Pennsylvania Rush Soccer

Mentor Program

Introduction to the Mentor Program

The Mentor Program is the key to a successful program.  The Mentor Coordinator will have all the tools he/she needs with this program to design their program that meets the needs of their League/Club.  Some aspects of the program are the minimum standard and some are recommended as best practices.

The tasks are to help guide and mentor the younger players in the local community. There may be some constructive criticism of your performance. Without constructive and positive feedback, you will not know the areas they need to improve to be better mentor. 

In order to have a successful Mentoring Program, training the mentors is highly recommended.  The President of PA Rush has reviewed and approved this program. The Mentor program has put together training materials for you to train Mentors what to look for in providing feedback to both adult and youth mentors. This program is a volunteer for your league/club.  In order to provide a structure within the Club, it is necessary to provide a uniform format so that we have consistent training throughout the Club.

Being a Mentor requires good communication skills, strength, trust, soccer knowledge and organizational skills. A feedback form will be used.  What your League/Club decides on is up to the Club President and Mentor Coordinator. 

The Club is looking for young adults (12 years old and up) to help in many areas of the league/club.
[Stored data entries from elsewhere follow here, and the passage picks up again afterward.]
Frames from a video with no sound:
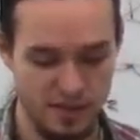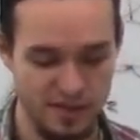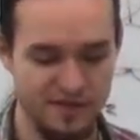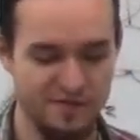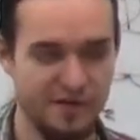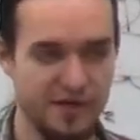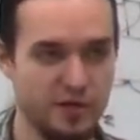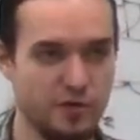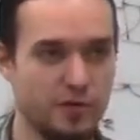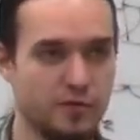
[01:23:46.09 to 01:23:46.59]

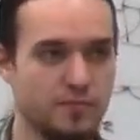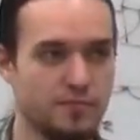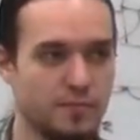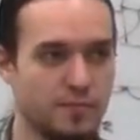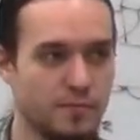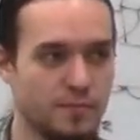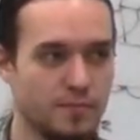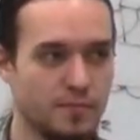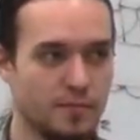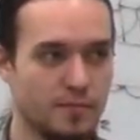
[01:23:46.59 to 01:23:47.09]
the value.
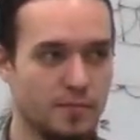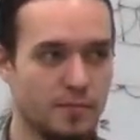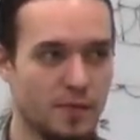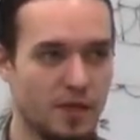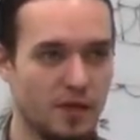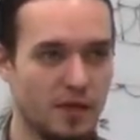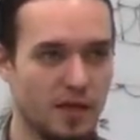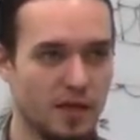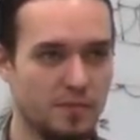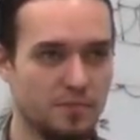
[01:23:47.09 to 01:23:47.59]

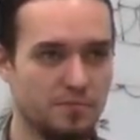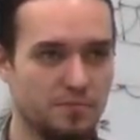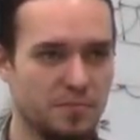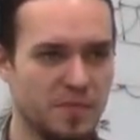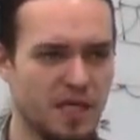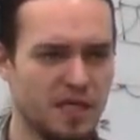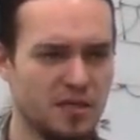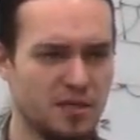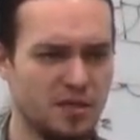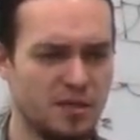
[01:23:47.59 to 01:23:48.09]
Okay,
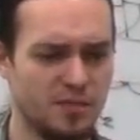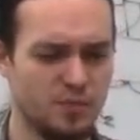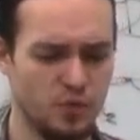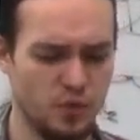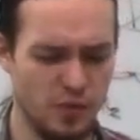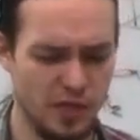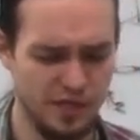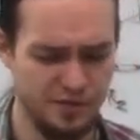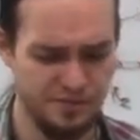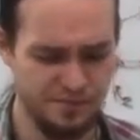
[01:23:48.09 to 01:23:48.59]
doesn't seem
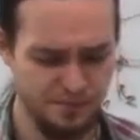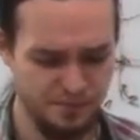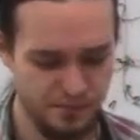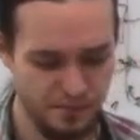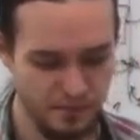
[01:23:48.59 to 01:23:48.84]
too hard.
If this is something you are interested in please stay to continue the training. If the mentor is under 18 years of age, a parents approval and signature is required.
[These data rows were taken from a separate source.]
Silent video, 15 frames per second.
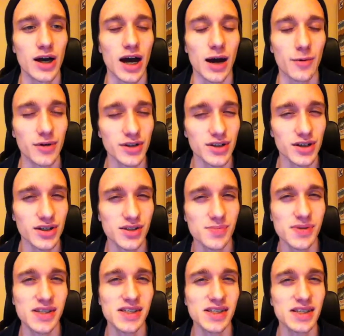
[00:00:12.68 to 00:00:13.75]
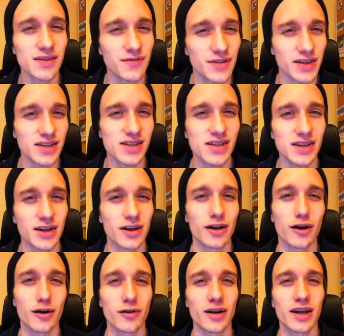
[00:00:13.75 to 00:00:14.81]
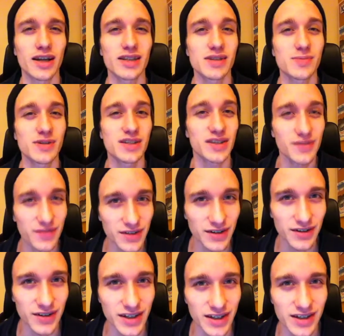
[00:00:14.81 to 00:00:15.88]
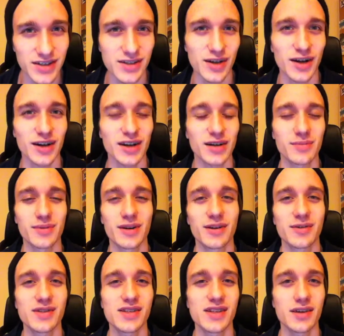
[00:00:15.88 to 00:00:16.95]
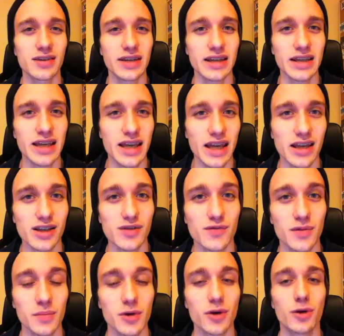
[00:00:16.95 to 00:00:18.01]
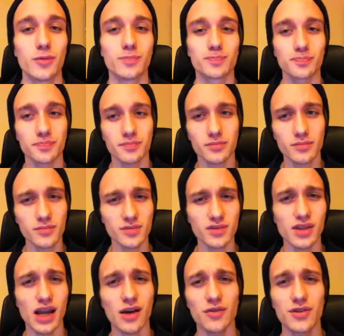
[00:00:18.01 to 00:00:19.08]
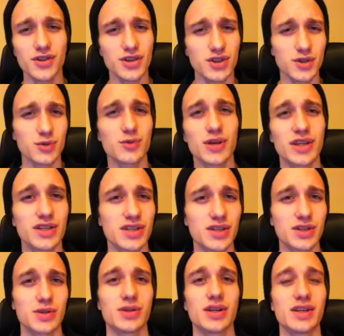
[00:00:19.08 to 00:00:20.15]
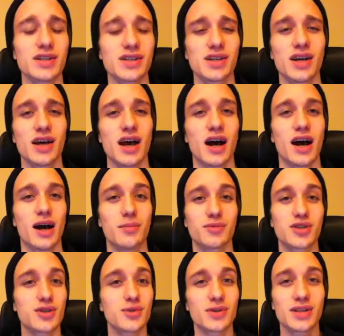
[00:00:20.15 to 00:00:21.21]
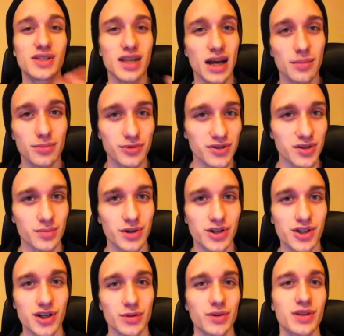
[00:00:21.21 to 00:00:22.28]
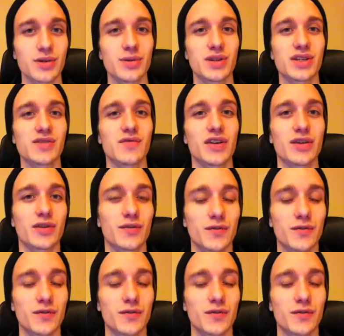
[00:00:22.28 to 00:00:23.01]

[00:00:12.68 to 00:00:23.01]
I want to talk specifics here, all right? Specifically talking about selling cakes from home. Now, there's two ways to do this. Two examples I'm going to share with you in this video.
The Mentor Coordinator will provide the Board with the following reports: Monthly report of all mentors and times donated, list of needs from coaches at PA Rush, Rewards may be given to Mentors, Certificates given, recommendation written, hour chart for service, etc. 
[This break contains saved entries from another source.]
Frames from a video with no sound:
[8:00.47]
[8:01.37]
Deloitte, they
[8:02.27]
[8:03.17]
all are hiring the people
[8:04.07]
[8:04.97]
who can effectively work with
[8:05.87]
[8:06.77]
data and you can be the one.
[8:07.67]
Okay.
The Mentoring Training Program

Definition of a Mentor

1.      A wise and trusted counselor or teacher.

2.      An influential senior sponsor or supporter.


It is the goal of the mentor to identify the strengths and weaknesses of a team and thus to reinforce the strengths and improve the weaknesses.  This is to be accomplished by using positive verbal, visual and written feedback to the new appointed coach and players.The mentor provides support, encouragement and camaraderie.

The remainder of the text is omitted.